1.59e-8 ohms/m is ohms per meter (a length function) not ohms per square meter (an area function)

In NSP's calculation the second equation R=(1.59X10^-8 Ω/m)(2.736 m)/(1x10^-6 m^2) Carry out the multiplication in the numerator and you get .0000000435 Ω (The meters cancel here) Do the division and you get .0435 Ω/m^2

You can't cancel the meters out as he did in the third equation

 

The units for resistivity are Ω*m, not Ω/m, and the units for the resulting resistance should be in Ω, not Ω/m^2.

 

No, he did it exactly right. There are two meter units in the numerator, and meter-squared in the denominator; m times m over m squared is 1.

Resistivity is given in ohm-meters, not ohms per meter. Think of it this way: resistance goes up as distance (length) increases, but goes down as cross-sectional area increases. A fatter conductor has less resistance for a given length; a thinner one has more.

So, imagine you've got a 1mm square cross-section wire with a resistance of one ohm per millimeter. A one-meter length of that wire would have a resistance of one thousand ohms.

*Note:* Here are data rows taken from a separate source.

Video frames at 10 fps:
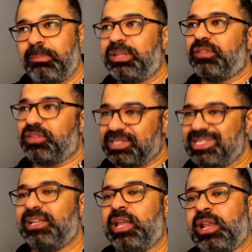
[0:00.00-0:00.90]

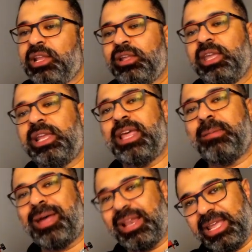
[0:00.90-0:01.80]
بتفاصيل
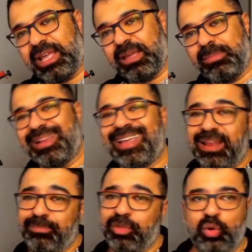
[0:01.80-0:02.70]
الانقلاب عليها
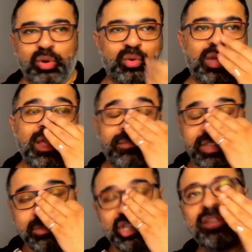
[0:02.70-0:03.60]
بالكلام ده كله
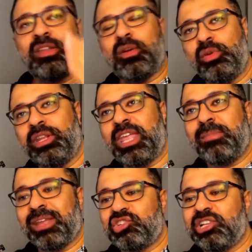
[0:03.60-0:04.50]
دي مش هقدر اقول ان هي
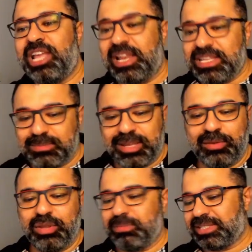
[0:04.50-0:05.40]
ما كانش ليها لازمه
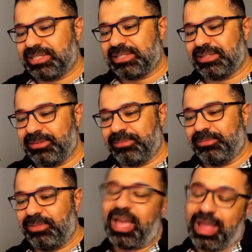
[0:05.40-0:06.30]
قوي بس
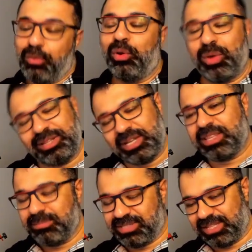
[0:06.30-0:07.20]
يعني او الوقت اللي
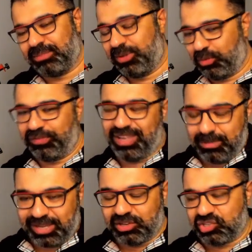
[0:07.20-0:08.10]
تم استثماره فيها
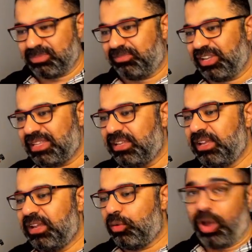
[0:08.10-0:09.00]
ما كانش بفايده
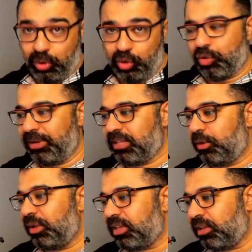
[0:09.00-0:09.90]
وهقول لكم ليه
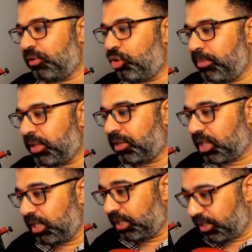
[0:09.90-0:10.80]
دلوقتي لان هو
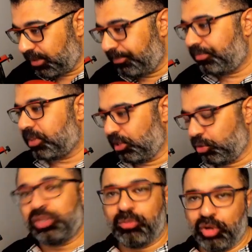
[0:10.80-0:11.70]
بينقلنا
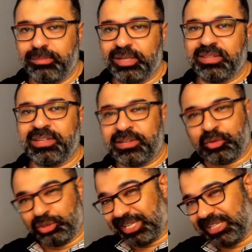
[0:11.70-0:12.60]
لنقطه مهمه جدا انا
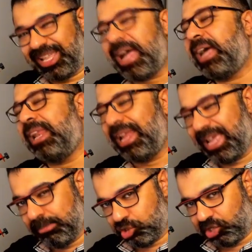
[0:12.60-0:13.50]
كنت خدتها على
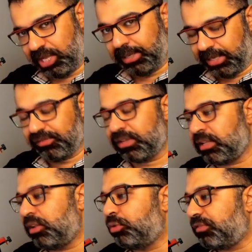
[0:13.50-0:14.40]
الهامش الحلقه اللي
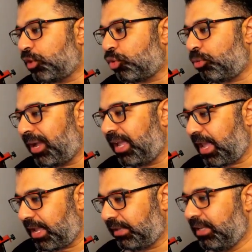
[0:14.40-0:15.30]
فاتت لو تفتكروا معايا
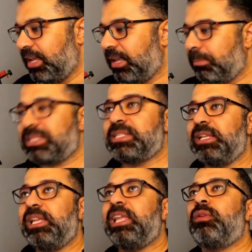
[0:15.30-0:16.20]
يعني بس
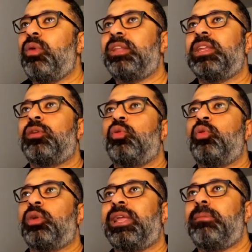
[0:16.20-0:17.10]
ليه الوقت ده
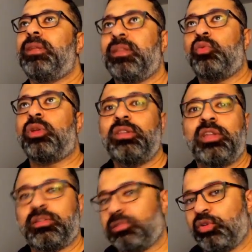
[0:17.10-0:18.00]
كله كلمتين ورد
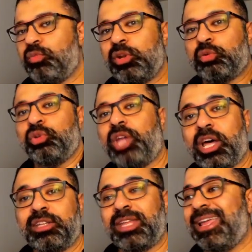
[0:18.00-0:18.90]
غطاهم وانا كنت
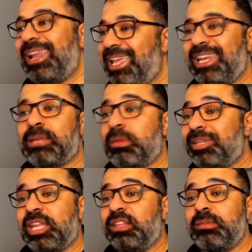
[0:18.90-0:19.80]
هقتنع لانك ما
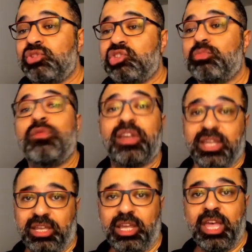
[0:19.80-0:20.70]
بتقدمش
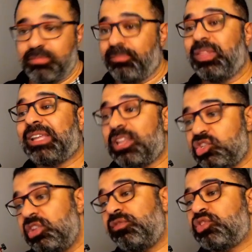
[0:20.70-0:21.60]
مفاجاه ما
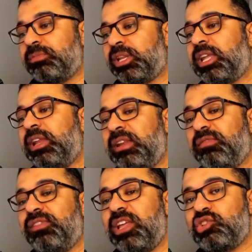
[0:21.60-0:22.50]
بنكتشفش من خلال
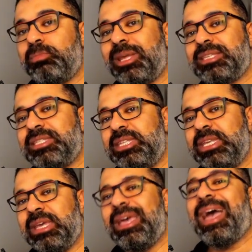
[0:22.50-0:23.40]
الفلاش باكس
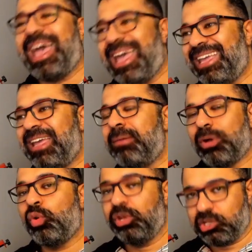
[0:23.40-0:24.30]
دي حاجه
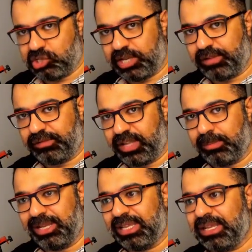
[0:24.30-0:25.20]
ما كناش نعرفها
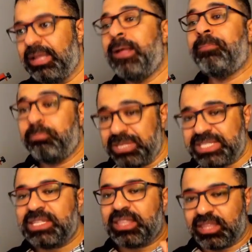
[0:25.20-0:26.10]
قبل كده
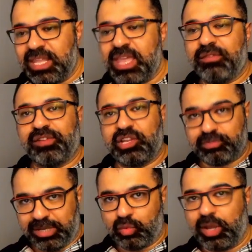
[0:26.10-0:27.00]
باستثناء فلاش
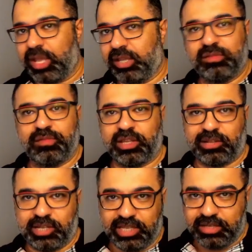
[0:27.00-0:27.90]
باك واحد
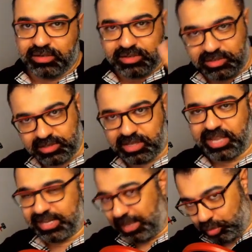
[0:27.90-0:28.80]
فقط لا غير
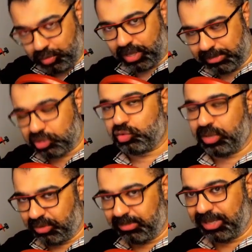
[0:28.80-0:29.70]
هرجع له كمان
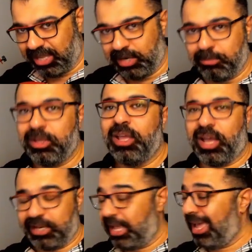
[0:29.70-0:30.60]
شويه وانا بتكلم
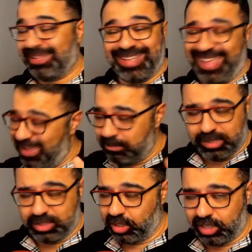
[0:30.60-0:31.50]
عن احد اهم
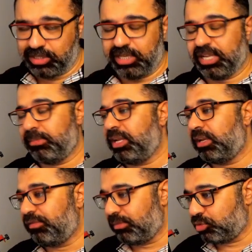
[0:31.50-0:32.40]
النقاط الايجابيه
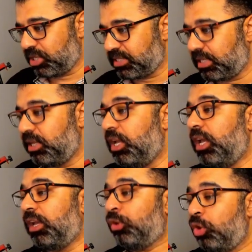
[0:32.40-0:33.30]
اللي في المسلسل.
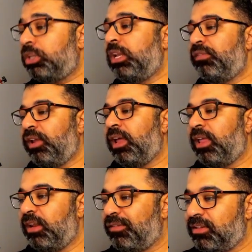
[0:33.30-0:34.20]
النقطه اللي في
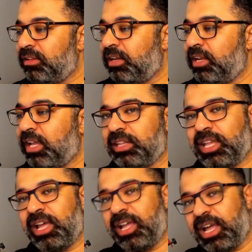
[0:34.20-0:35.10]
الحلقه اللي فاتت اللي انا
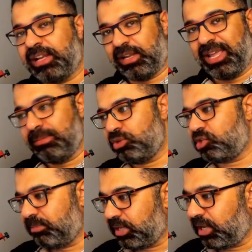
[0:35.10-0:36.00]
خدتها على
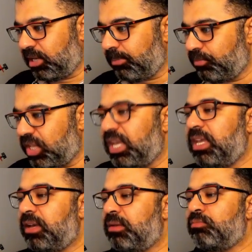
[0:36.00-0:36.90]
الهامش لما اتكلمت هيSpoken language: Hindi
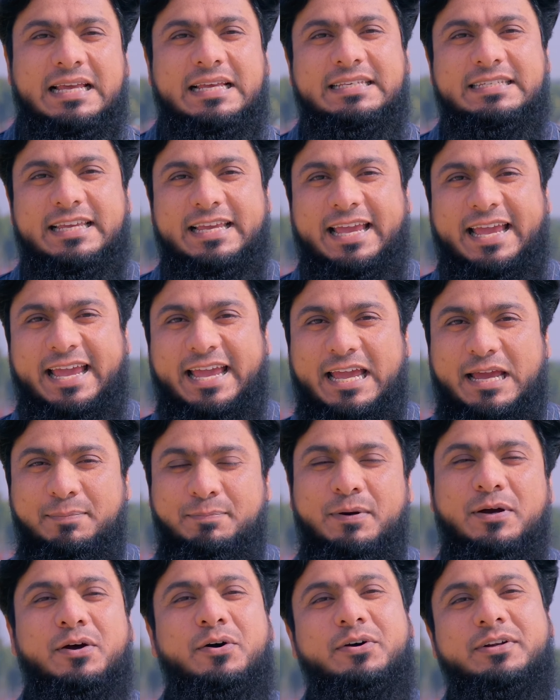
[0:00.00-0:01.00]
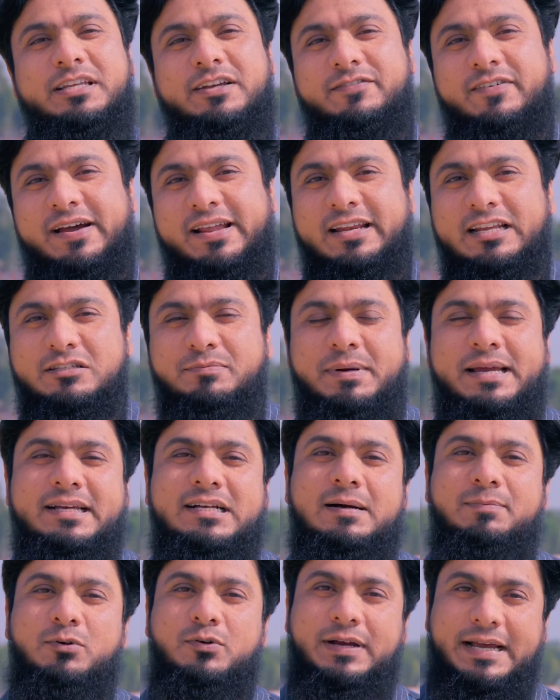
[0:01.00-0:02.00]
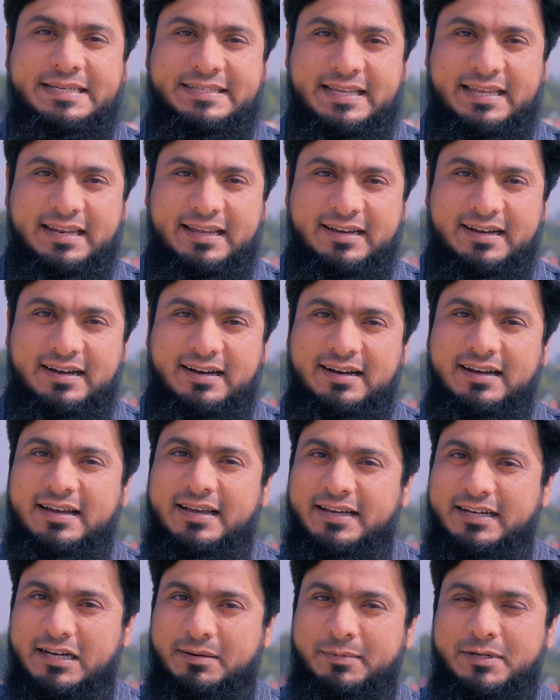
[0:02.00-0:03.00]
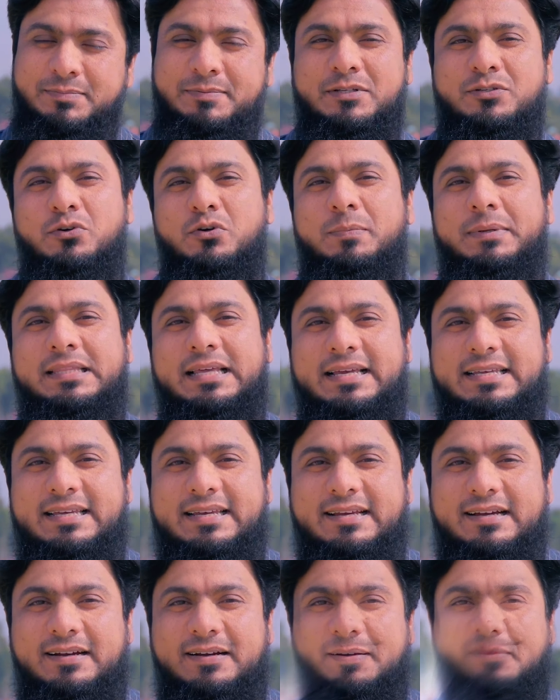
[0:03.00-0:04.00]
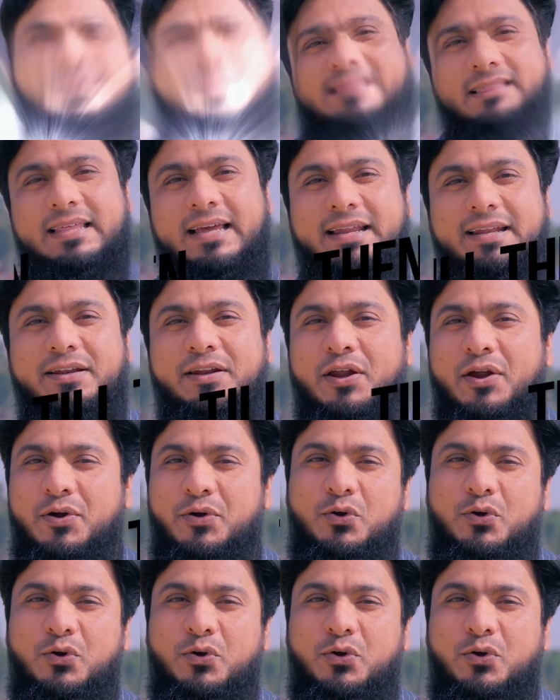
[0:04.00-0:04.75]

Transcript: ये ऐप और ये वायरलेस माइक आपको कैसा लगा कमेंट्स में ज़रूर बताइएगा टिल देन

Stack ten one-meter lengths side-by-side, and the resistance of the bundle would be one hundred ohms -- ten 1Kohm resistances in parallel.

Stack one hundred one-meter wires in a ten-by-ten bundle, and the resistance of the bundle would be ten ohms.

The resistance of the whole thing goes up with length (meters), but down with cross-section (meters squared). So, to state the resistivity of the material, you measure its resistance (in ohms), divide by its length (in meters), and multiply by its cross-section (in square meters). The resulting unit is ohm-meters. (Not to be confused with the measuring device...)

 

So, what happens if your probe placement on the edges is off a couple of degrees from being on a diameter chord? Measured resistance should be less than for a diameter chord. Right? I'm assuming resistance would be measured edge to edge as opposed to obverse to reverse. Geometrical misalignment would be more likely in the latter case, plus resistance would be much lower than edge to edge through a diameter chord. And what do you do if the coin isn't a perfect cylinder, like many ancient and error coins?

Cal